General Introduction
TableGPT2 is a multimodal model developed by a team from Zhejiang University, focusing on the integration and processing of tabular data. The model is pre-trained and fine-tuned to excel in tabular data related tasks while maintaining strong general-purpose language and coding capabilities.TableGPT2's innovation lies in its unique tabular encoder, which is capable of handling common problems in real-world applications such as fuzzy queries, missing column names and irregular tables.
Function List
- Tabular Data Processing: Ability to efficiently process and analyze structured tabular data.
- multimodal integration: Combines text and tabular data to provide more comprehensive analytical capabilities.
- Advanced Query Processing: Handles complex queries, supports fuzzy queries and missing data.
- Business Intelligence Applications: Applicable to various business intelligence scenarios, providing accurate data analysis and decision support.
- open source (computing): Open source code and detailed documentation are provided for easy integration and secondary development.
Using Help
Installation and Configuration
- Installation of dependencies: Ensure that the latest version of the transformers library is installed.
pip install transformers>=4.37.0
- Loading Models: Use the following code to load the TableGPT2 model.

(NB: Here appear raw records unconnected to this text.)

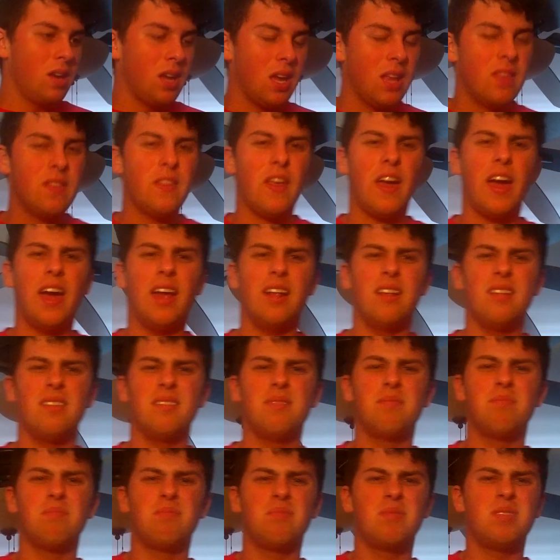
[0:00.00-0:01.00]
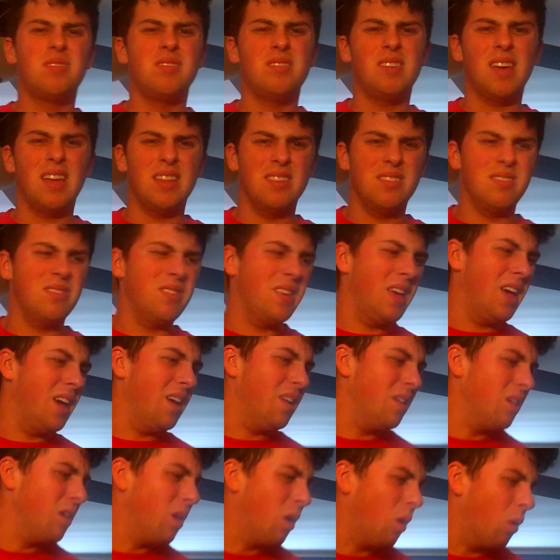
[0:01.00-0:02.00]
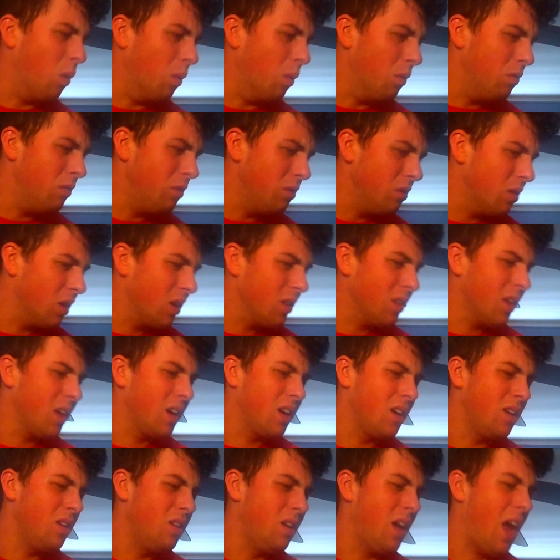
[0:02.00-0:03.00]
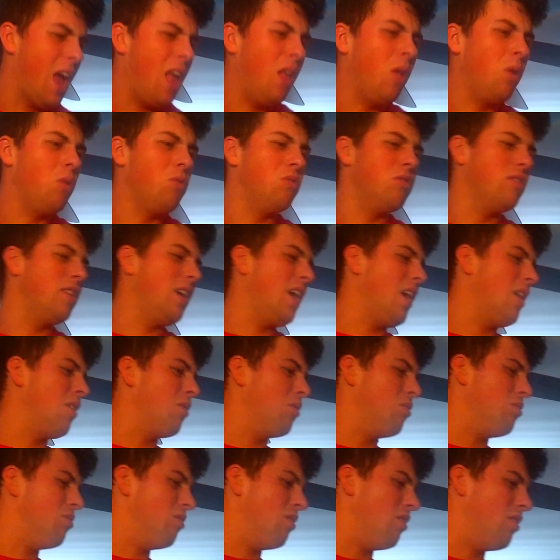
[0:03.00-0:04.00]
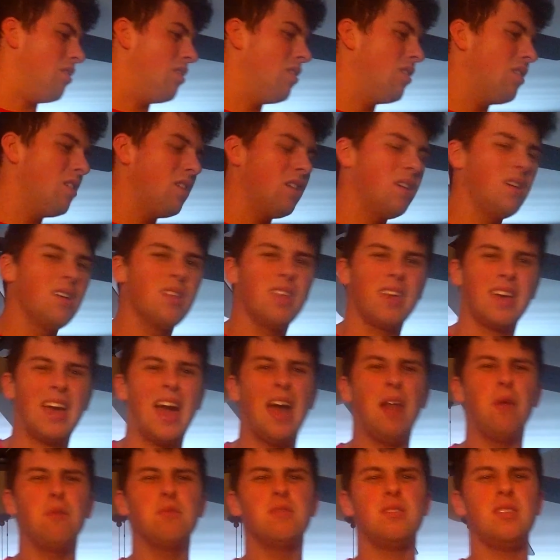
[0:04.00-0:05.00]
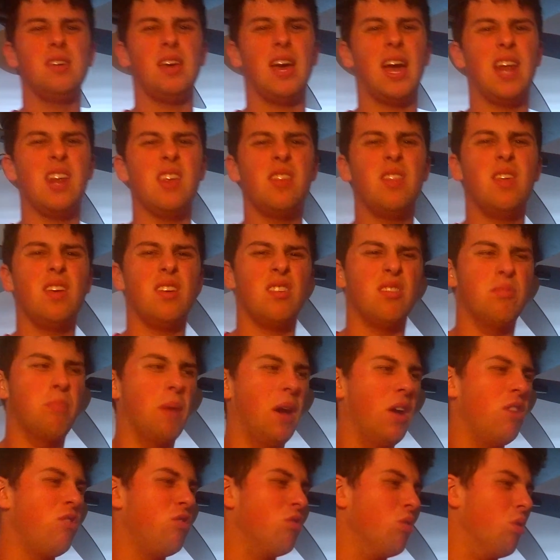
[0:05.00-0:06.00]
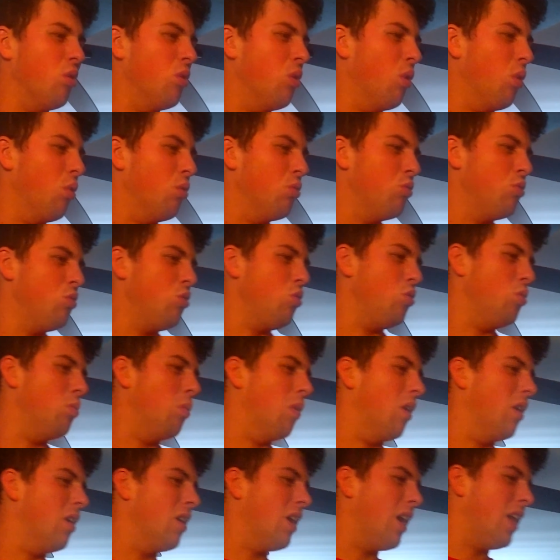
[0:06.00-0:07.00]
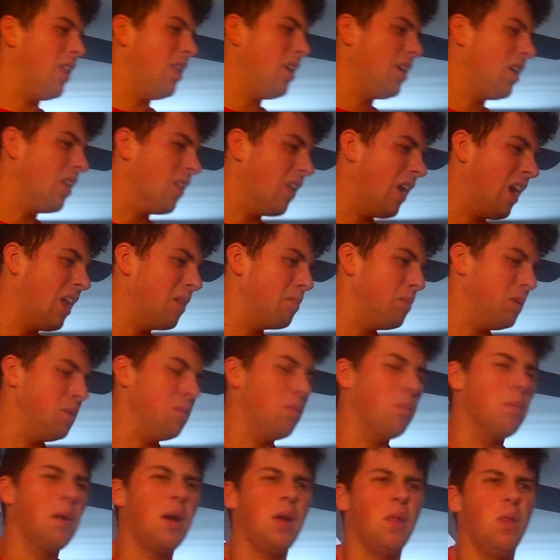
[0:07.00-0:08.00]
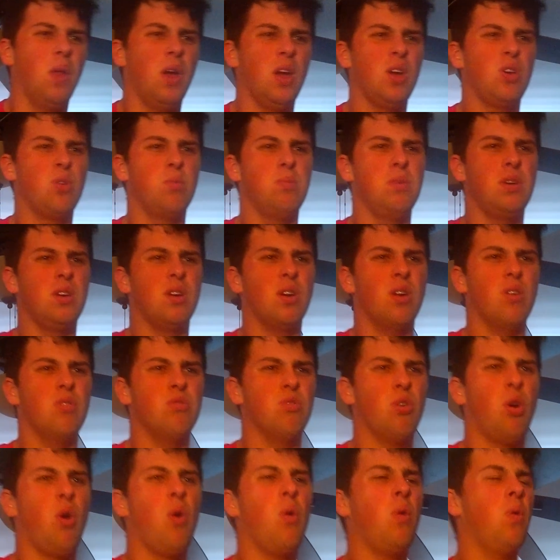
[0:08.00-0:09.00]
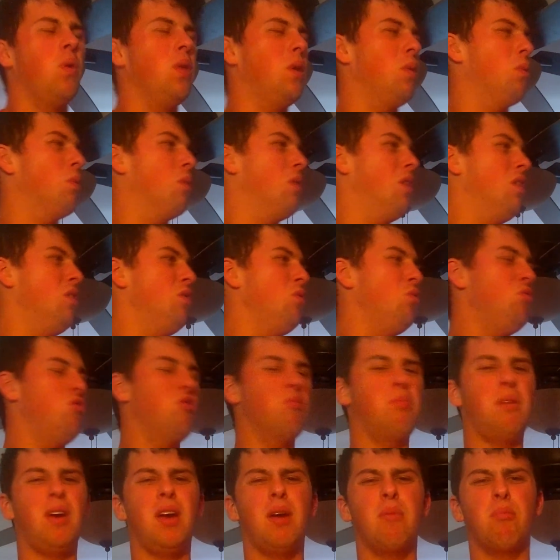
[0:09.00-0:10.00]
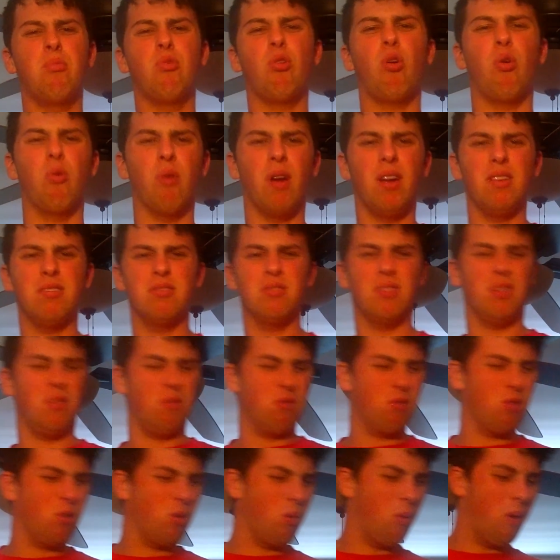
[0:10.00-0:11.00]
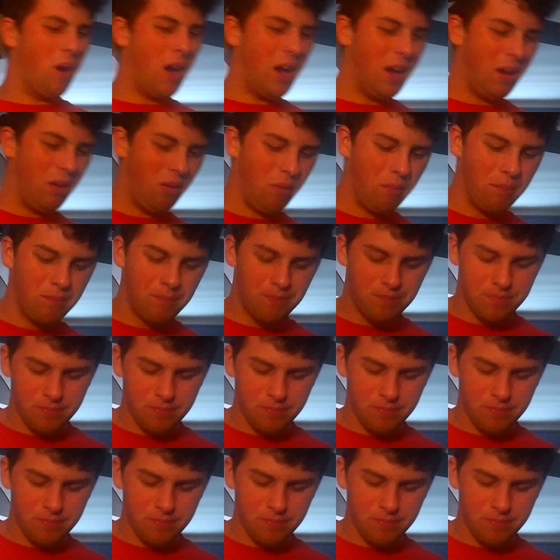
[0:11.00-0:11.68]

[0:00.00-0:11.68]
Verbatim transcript: get that sense that oh, if you, like Gallows and Anderson, like I don't see anything special in those two, but I think a lot of people might like them because oh, they were in New Japan Pro Wrestling for a while.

from transformers import AutoModelForCausalLM, AutoTokenizer model = AutoModelForCausalLM.from_pretrained("tablegpt/TableGPT2-7B") tokenizer = AutoTokenizer.from_pretrained("tablegpt/TableGPT2-7B")
usage example
- Reading table data: Use pandas to read CSV files.
import pandas as pd data = pd.read_csv("example.csv")

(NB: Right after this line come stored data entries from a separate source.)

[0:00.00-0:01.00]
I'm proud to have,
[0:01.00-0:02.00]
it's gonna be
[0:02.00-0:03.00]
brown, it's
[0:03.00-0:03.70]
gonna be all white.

- Generating Queries: Build the query and generate the response.
query = "show sales data for 2023" inputs = tokenizer(query, return_tensors="pt") outputs = model.generate(**inputs) response = tokenizer.decode(outputs[0], skip_special_tokens=True) print(response)
Advanced Features
- Handling fuzzy queries: TableGPT2 is able to handle incomplete or fuzzy queries and provide accurate results.
- Missing data processing: The model intelligently fills in missing data columns to ensure data integrity.
- Irregular Forms Processing: TableGPT2 can effectively parse and process tables even if they are not formatted correctly.
Business Intelligence Applications
- data analysis: With TableGPT2, users can quickly analyze large amounts of tabular data to generate valuable business insights.
- Decision support: The model provides accurate data analysis results to help companies make informed decisions.
- Automated report generation: With TableGPT2, users can automatically generate detailed business reports, saving time and labor.
Open Source and Community Support
- open source: The code for TableGPT2 is open source on GitHub and users are free to download and use it.
- Community Support: The Hugging Face community provides a wealth of resources and support, and users can communicate and get help in the forums.